Purelymail News - Database out of IOPS

Impact

General slowness, mostly performing IMAP queries. Users with large mailboxes experienced could IMAP timeouts. Service was down for about 20 minutes during staff-initiated database upgrade.

Timeline

At about 6 AM PST, the number of IOPS the database was using increased about 20% over its baseline.
Around 3 PM, the burst bucket on the database’s IOPS ran out, limiting how many disk-based queries the database could fulfill.
Staff started looking into this around this time, and unsuccessfully tried code changes to reduce IOPS use.
At 9:19 PM, staff began restarting the database to upgrade its instance capacity.
At 9:38 PM, the upgrade was complete and service started to return to normal.

Technical details

An AWS RDS database is limited both by the IOPS (instruction operation per second- a unit of disk read/write) of its storage, which can be upgraded at any time, and the maximum IOPS of its instance class. We knew our database was running close to its IOPS limit and were already working on ways to mitigate this, but these weren’t quite ready in time so we resorted to upgrading our database.

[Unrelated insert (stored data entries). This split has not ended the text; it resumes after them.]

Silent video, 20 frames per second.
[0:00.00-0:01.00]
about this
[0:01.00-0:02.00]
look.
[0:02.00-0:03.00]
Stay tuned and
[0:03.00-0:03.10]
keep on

Basically, a lot of IMAP clients are outdated or poorly written and will request the ID of every single piece of mail in their mailbox every time they want to check for new mail. These queries can be pretty heavy on the database, but this wasn’t previously much of a problem.

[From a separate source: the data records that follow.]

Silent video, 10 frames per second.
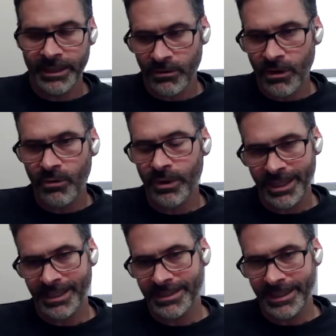And they're all
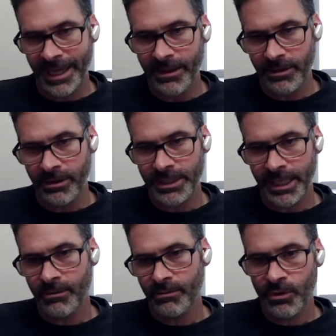working together to
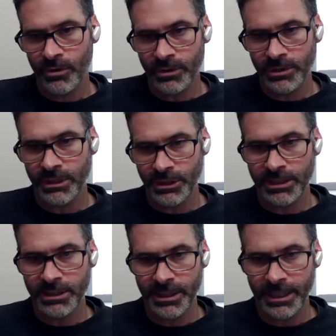help corals
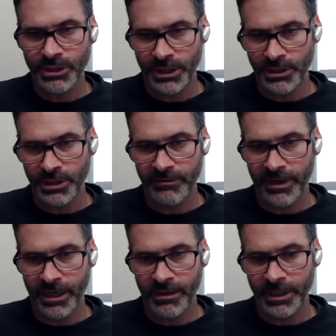adjust to that changing
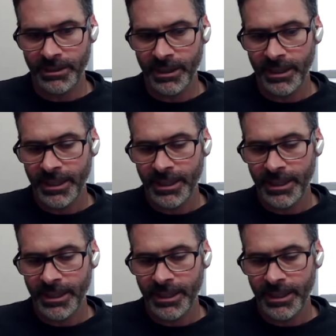environment.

The straightforward solution is to cache mailbox data on the server so it doesn’t have to talk to the database at all for a client asking (again) for every piece of mail. For this, we were working on setting up a SQLite based cache, which was nearly ready at the time the problem occurred. Unfortunately since its simplified implementation loads all mailbox data from the database before answering queries, this didn’t seem to help when the database was already overstressed (and that load could timeout).

The more expensive solution is to simply upgrade the database’s instance size, which we tried to avoid both because it would require downtime and increase cost. Ultimately we just upgraded it for the moment, doubling its IOPS capacity- though given that the database now has more RAM, it also seems to halve its IOPS usage so far.